Lakewood OH

Focus on fair trade nets Magnificat national recognition

Campus minister Dennis Hjort helps out behind the counter of the Fair Trade Cafe at Magnificat High School on a recent Friday. (Photo courtesy of Magnificat High School)


Rocky River

By Sue Botos

When most people take a sip of their morning coffee, they probably don’t think of those behind that daily jolt, aside from their neighborhood barista. But thanks to Magnificat High School’s Fair Trade Task Force, students are learning how their purchases of coffee, chocolate, jewelry and some clothing items can benefit workers in developing countries.

The group’s hard work has also resulted in Magnificat being recognized as the fourth Fair Trade High School in the country by Fair Trade Colleges and Universities USA, which began at the University of Wisconsin-Oshkosh in 2008.

According to Magnificat campus minister Dennis Hjort, a group of students approached him two years ago with the idea of bringing fair trade items and awareness to the school. “This was a spinoff of our peace and justice group. They stepped forward and wanted to focus on fair trade,” he explained.

These students, some of whom have graduated, spent countless hours researching fair trade and how this social movement directly benefits the laborers and their communities in such areas as Africa, Asia, Latin America and the Caribbean by ensuring people a fair wage despite impoverished working conditions.

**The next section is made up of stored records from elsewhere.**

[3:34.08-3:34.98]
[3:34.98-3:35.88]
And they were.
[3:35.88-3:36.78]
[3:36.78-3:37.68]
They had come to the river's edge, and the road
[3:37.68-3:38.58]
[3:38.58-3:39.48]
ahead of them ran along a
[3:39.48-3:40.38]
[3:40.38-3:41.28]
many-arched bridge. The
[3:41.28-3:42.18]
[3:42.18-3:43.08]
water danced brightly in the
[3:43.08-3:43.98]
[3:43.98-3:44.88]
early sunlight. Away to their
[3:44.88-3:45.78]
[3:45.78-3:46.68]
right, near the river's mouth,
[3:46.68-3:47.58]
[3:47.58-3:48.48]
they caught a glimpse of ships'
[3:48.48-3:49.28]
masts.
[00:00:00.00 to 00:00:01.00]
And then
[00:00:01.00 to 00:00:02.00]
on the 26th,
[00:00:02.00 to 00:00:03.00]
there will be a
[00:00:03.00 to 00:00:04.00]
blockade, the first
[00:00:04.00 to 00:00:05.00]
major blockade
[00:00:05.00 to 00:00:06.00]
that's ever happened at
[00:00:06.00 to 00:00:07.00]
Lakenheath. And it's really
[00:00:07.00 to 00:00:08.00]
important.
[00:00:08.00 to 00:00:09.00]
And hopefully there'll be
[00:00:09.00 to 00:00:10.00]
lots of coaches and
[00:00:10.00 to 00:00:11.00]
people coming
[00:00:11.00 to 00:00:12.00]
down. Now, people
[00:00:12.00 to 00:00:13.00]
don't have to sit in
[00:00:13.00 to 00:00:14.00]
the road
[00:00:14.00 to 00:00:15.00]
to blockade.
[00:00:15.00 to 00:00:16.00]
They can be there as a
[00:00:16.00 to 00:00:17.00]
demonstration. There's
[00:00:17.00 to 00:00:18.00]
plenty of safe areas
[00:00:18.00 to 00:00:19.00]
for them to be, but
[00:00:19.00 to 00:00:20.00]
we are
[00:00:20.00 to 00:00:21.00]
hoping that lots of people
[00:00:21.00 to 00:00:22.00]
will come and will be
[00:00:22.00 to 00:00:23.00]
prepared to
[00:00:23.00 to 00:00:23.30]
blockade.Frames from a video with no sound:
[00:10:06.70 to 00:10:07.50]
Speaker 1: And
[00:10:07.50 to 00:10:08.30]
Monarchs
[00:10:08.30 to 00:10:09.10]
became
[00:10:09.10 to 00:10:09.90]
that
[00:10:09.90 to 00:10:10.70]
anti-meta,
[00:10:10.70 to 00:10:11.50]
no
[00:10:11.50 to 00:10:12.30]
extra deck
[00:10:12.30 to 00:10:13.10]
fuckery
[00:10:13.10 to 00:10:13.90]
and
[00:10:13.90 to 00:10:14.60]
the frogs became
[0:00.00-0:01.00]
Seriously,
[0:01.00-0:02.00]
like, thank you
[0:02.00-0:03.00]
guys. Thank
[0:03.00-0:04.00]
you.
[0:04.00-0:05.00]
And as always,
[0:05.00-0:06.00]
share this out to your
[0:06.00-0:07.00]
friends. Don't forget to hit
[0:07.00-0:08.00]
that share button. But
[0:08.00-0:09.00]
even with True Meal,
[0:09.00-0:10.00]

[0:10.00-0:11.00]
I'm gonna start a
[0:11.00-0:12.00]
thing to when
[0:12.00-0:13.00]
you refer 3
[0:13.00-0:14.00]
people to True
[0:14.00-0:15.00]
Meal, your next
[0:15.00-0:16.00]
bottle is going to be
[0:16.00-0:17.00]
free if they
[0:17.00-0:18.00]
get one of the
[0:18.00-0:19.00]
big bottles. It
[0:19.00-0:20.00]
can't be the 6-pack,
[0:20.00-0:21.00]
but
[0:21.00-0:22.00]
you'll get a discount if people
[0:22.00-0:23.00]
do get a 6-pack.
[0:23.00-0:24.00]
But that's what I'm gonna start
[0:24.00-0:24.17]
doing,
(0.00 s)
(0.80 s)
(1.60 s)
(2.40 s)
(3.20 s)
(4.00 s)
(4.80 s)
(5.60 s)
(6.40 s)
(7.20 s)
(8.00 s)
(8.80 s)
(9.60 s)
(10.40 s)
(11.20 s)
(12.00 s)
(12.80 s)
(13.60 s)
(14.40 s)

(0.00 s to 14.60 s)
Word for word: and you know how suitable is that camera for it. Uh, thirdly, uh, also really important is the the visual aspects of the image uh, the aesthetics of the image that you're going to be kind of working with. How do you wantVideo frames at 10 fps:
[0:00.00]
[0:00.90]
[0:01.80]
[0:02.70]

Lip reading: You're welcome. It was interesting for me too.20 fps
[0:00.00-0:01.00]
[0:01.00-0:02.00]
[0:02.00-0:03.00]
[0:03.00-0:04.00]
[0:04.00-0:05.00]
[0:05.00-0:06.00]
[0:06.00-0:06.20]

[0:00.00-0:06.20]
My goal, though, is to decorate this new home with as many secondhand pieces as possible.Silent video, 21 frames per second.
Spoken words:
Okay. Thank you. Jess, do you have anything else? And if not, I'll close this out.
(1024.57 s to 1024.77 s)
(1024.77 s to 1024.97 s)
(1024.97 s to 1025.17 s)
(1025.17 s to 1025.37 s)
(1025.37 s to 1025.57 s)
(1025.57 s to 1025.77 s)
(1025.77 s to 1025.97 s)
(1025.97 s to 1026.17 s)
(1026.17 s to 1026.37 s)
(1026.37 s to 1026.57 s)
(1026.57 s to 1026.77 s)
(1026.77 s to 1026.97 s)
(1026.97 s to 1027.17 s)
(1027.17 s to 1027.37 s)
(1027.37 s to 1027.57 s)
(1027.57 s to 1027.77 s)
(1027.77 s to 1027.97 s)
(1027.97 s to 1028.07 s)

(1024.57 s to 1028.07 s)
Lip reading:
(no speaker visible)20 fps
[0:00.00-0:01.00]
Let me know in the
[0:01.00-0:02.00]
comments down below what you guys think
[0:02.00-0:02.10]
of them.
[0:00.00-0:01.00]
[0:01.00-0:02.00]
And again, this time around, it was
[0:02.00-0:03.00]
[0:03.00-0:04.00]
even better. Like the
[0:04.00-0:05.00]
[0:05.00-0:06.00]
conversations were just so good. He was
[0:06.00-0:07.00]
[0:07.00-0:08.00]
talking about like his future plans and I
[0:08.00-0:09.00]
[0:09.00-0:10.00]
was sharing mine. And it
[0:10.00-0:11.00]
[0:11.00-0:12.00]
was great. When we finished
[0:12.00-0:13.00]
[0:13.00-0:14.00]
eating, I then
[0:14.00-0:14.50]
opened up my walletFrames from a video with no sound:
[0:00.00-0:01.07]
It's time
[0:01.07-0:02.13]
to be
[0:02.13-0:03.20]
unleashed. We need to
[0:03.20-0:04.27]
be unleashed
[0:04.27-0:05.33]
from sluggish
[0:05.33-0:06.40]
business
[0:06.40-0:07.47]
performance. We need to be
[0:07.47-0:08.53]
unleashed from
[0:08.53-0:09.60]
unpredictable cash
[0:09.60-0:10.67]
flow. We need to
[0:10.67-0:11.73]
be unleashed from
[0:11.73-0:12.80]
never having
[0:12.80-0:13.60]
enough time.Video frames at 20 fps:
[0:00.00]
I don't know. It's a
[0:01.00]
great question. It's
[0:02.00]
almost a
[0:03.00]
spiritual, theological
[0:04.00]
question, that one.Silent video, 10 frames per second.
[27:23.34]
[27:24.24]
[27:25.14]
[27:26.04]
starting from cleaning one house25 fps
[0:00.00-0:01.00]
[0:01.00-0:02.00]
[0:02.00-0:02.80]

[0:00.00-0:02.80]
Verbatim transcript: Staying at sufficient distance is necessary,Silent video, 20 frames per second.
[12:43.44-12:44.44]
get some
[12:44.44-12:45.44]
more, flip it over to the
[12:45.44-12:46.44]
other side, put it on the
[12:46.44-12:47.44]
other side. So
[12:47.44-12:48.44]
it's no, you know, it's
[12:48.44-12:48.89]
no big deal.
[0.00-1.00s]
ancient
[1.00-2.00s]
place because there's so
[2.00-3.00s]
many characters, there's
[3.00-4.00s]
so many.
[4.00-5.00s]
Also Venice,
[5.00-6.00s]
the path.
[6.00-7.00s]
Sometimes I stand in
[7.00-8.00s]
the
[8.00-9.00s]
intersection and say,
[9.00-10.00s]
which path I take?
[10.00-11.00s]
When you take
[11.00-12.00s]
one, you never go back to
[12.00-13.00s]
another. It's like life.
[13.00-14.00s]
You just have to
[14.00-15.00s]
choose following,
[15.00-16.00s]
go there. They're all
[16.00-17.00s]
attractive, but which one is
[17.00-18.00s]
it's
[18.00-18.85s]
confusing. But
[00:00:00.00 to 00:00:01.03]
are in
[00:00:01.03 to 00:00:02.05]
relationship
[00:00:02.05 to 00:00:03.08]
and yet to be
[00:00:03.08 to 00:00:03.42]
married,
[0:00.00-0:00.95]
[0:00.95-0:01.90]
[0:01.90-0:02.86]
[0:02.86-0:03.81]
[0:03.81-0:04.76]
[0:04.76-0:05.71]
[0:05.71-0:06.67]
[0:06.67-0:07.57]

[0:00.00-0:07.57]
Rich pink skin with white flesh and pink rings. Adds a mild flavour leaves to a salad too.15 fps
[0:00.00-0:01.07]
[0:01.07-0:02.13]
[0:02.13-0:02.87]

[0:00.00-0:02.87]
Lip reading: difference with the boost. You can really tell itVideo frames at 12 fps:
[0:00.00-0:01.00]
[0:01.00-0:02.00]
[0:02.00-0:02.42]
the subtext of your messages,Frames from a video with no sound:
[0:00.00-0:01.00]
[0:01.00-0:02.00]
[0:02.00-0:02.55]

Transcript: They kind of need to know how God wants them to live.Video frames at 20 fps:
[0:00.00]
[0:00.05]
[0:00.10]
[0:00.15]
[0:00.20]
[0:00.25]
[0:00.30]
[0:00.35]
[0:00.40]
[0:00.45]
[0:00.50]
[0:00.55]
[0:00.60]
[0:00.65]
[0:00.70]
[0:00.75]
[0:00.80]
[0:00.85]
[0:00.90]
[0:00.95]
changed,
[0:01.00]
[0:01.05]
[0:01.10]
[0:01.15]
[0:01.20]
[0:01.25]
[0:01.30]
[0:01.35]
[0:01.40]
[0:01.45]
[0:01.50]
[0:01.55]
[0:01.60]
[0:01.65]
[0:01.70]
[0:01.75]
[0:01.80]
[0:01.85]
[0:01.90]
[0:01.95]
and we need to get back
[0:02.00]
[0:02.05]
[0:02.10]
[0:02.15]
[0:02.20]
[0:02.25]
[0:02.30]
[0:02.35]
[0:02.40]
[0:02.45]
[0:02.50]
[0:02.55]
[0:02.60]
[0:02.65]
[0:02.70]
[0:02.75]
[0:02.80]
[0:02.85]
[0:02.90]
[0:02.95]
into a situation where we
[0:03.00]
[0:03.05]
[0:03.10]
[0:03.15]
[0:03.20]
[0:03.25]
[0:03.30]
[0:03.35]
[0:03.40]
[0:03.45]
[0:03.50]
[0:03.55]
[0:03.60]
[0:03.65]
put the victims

The Fair Trade Task Force for this year is made up of seniors Zahra Nayyeri, Jo Kilbane Myers and Elisa Mascia, and juniors Kenzie Delaney and Dana Vasquez.

“Fair trade to me is a product uniquely made, not so corporate, but handmade,” said Vasquez during an interview at Magnificat. “It’s about giving back and the money going towards a good cause,” she added.

“Mr. Hjort brought the idea to our attention,” continued Vasquez, who, as a member of the group last year, worked with faculty, student and parent groups to find out what activities were plausible for the school.

“Ultimately, when we got the fair trade resolution passed by the board (of directors), that was a big step,” Hjort commented. He added it was through the efforts of the students that the school was able to satisfy the criteria for becoming a Fair Trade School. Those criteria include the establishment of a Fair Trade Committee; fair trade products available for sale at the school bookstore and cafe; fair trade products, such as coffee, served at faculty meetings; a fair trade purchasing policy and accompanying statement supporting the movement; and an educational campaign at the school.

Hjort, who said his passion for the movement grew during his years at John Carroll University, felt it was important for the students to spearhead the work, even though this resulted in a longer time to reach the recognition.

Vasquez said the Fair Trade Task Force has also inspired other students to join the Fair Trade Family, a group of about 30 that helps with activities such as the Fair Trade Cafe, a rolling beverage cart that provides a weekly selection of hot chocolate, tea and coffee beverages.

The students are quick to point out that taste, as well as cost, is comparable, if not better than, brand-name items. “Cost depends on the product. There’s a base price which the (retail) price can’t drop below. Generally, it depends on the world market,” explained Hjort. He said that because they deal directly with the workers, the “middleman” is eliminated, and costs are very reasonable. This fact is confirmed by a look around Magnificat’s bookstore, where stylish scarves and intricate beaded bracelets can be purchased for $12. Each item is handmade, so no two are alike.

“Our coffee is significantly less,” said Vasquez, who is working on a business plan for the cafe. Her claim is supported by a look at the menu, where a medium coffee, tea or hot chocolate is $2 and a large $2.50, much lower than the corner coffeehouse.

Even students not in the Fair Trade group have been inspired, according to Hjort. He said one student was responsible for researching and securing a supply of braided bracelets, or “pulseras,” which turned out to be one of the most popular items among students.

Moira Clark, dean of student life and formation, commented that the student-led venture is also an important leadership exercise. “It’s important that the students do this. This is where leadership development skills are honed,” she said.

Anyone who wants to do some Fair Trade holiday shopping can check out Magnificat’s Christmas Sale, Dec. 13 and 14, after school. About six Fair Trade vendors will be featured.